Le premier tiers du film est exactement ce à quoi on s'attend : l'atmosphère de maison hantée se confirme, on apprend que la maison voisine a un passé tragique, la peur et la suspicion ne font qu'augmenter. Puis le second tiers montre son nez, et le propos change complètement, pour laisser tomber le coté surnaturel. Puis lorsque le dernier tiers du film se pointe, tout part en sucette, mais de la meilleure des manières.

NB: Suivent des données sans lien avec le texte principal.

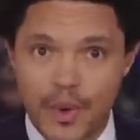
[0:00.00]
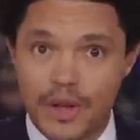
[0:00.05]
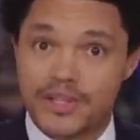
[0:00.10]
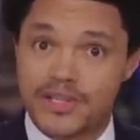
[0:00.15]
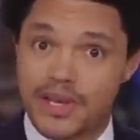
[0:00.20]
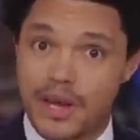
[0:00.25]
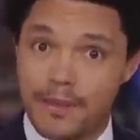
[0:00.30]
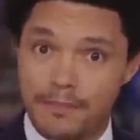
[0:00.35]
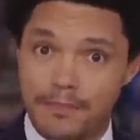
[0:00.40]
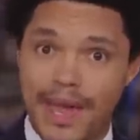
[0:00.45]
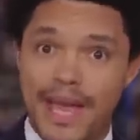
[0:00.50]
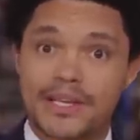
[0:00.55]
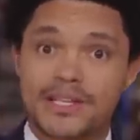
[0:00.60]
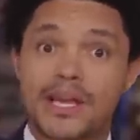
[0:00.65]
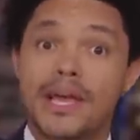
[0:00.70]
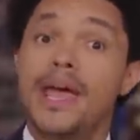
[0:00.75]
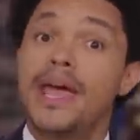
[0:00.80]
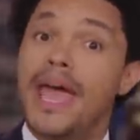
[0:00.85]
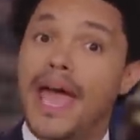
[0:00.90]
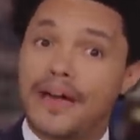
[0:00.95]
while some banks
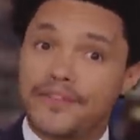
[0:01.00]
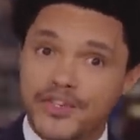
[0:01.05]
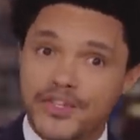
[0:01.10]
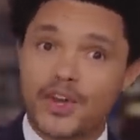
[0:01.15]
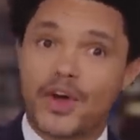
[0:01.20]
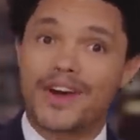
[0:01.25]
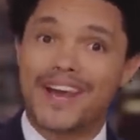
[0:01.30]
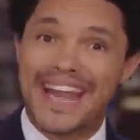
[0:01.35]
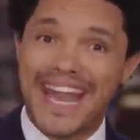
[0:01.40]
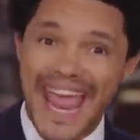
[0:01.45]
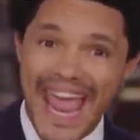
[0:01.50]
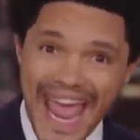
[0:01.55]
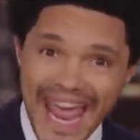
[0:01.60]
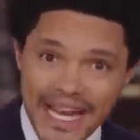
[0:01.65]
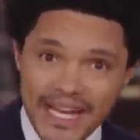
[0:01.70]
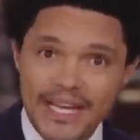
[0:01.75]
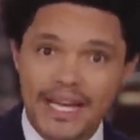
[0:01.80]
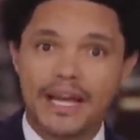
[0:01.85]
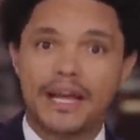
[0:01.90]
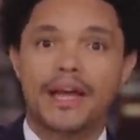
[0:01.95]
have started
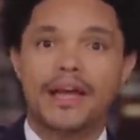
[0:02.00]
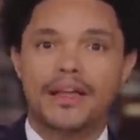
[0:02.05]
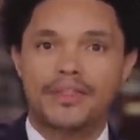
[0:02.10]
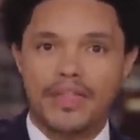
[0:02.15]
ending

Je n'avais même pas entendu parler de ce film, et tout ceux qui me connaissent savent à quel point j'adore les films d'horreur. Lorsqu'on me l'a conseillé, j'ai hésité avant de m'y mettre. Et finalement, j'ai bien fait : avec ce film, on va de surprise en surprise, et sur certains points, ça m'a rappelé le gros délire de Braindead de Peter Jackson. Housebound est également un petit film néozélandais. Coïcidence ? Tout ça pour dire que cette petite perle est carrément rafraîchissante dans le paysage cinématographique actuellement bouffé par les grosses productions hollywoodiennes.